Most were unwilling to speak on the record, saying they feared it could jeopardize their future employment. But David Dickie, who said he worked at a Benny’s store on Cape Cod for four years before it closed Nov. 17, argued that the company’s public and private statements are “completely contradictory.”
“My boss in Dennisport was working for the company for almost 40 years, and at 5 o’clock on Friday the 17th, he and I were exactly equal: no benefits, no severance pay, no job,” Dickie told Eyewitness News. “It was just pitiful.”
“And there are 700 more like me,” he added. “Families out there, they’re scrambling. I don’t know what they’re going to do.”
Longtime Benny’s spokesman Dante Bellini did not dispute the lack of severance pay, but insisted in a statement that the Bromberg family, which owns the retailer, has always “treated their employees fairly – and in this wind-down period, in accordance with all laws.”

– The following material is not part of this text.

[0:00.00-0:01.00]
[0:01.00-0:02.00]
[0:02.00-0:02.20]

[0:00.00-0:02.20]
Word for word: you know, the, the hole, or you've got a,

“We understand that there will always be a few disgruntled people and we are saddened by that,” Bellini said. “But we also know that there are many employees who are grateful and have expressed beautiful, touching sentiments.”

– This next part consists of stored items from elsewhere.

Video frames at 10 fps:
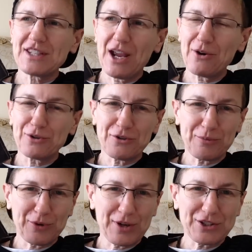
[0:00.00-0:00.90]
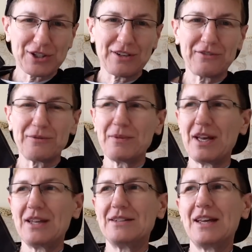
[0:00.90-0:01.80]
character and the progression of him,
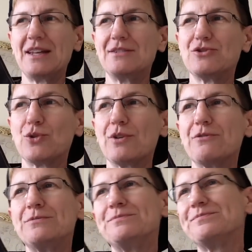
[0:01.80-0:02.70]
and and sort of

‘Misunderstanding’ about ‘gentleman’s agreement’
Two Benny’s employees also told Eyewitness News they applied earlier this fall for jobs with Ocean State Job Lot, only to be told there was an understanding between the two retailers that Job Lot would not interview Benny’s workers until their stores closed.
“I am aware that your location … has closed but I’m not aware if you have been transferred to another location,” a Job Lot recruiter wrote in a Nov. 1 email provided by one of the employees, a Benny’s store manager. “Our owners have a gentleman’s agreement with your company that we will start our interview process with candidates when released from Benny’s.”
David Sarlitto, executive director of Ocean State Job Lot, acknowledged there was an agreement that his retailer would not proactively “raid” Benny’s while it was winding down operations, but said he was surprised to learn of the email.
“That’s not the right phrasing, and in fact I’m scratching my head and saying, ‘Who’s responding in such a way?'” Sarlitto told Eyewitness News. He said multiple former Benny’s employees are now working at Job Lot.
Bellini similarly chalked up the phrasing in the Job Lot recruiter’s email to a “misunderstanding” about what the two retailers had decided. “Benny’s certainly doesn’t have the right to deny anyone looking for employment,” he said.
Former stores to be redeveloped
The Bromberg family announced this week they have reached a deal to sell the 29 company-owned Benny’s properties to the Carpionato Group, which says it plans to spend more than $100 million redeveloping them for new retail and restaurant tenants.
The two sides are not disclosing the purchase price, but the value of the real estate is likely to be substantial. The Benny’s real estate on West Shore Road in Warwick is assessed at $3.7 million, while properties in Providence and Coventry are assessed at more than $1 million each, municipal records show.
Kelly Coates, a senior vice-president at Carpionato, said at a news conference Thursday that laid-off Benny’s workers will get the first chance to apply for jobs at whatever establishments replace their old stores. He said the Brombergs “wanted their former employees to get preferential treatment in hiring.”
Mike Healey, a spokesman for the R.I. Department of Labor and Training, said Benny’s employees are eligible for up to 26 weeks of government unemployment benefits as long as they have been with the company long enough and earned enough pay to qualify.
Healey also said DLT held an in-house job fair Oct. 12 at the Benny’s headquarters in Smithfield. “We recruited 21 other employers to attend the job fair and help Benny’s corporate and warehouse people find their next jobs,” he said. The agency also met with employees at six other stores, he said.
Company defends treatment of workers
Bellini noted that there were no immediate layoffs when Benny’s announced plans to close in early September.
“Benny’s ownership wanted to make sure that all employees, who were so inclined, had as much time as possible to find new jobs,” he said, adding that “to the best of my knowledge, a good number of Benny’s employees have either been hired or are in various stages of finding employment in the local/regional retail world.”
He also said current and retired Benny’s employees hired before 2007 are enrolled in the company’s defined-benefit pension plan, while a 401(k) plan with a company match has been in place since 2008.
“I’ve seen and experienced a lot of clients. All sizes and shapes. But none that I have been prouder to represent,” Bellini said.
But Dickie, the former Dennisport Benny’s employee, argued the company should do more for the hundreds of workers losing their jobs so close to the holidays.
“I wish the Brombergs would see the ripple effects that this one decision is going to have on lives, and they’ve got to make it right,” he said.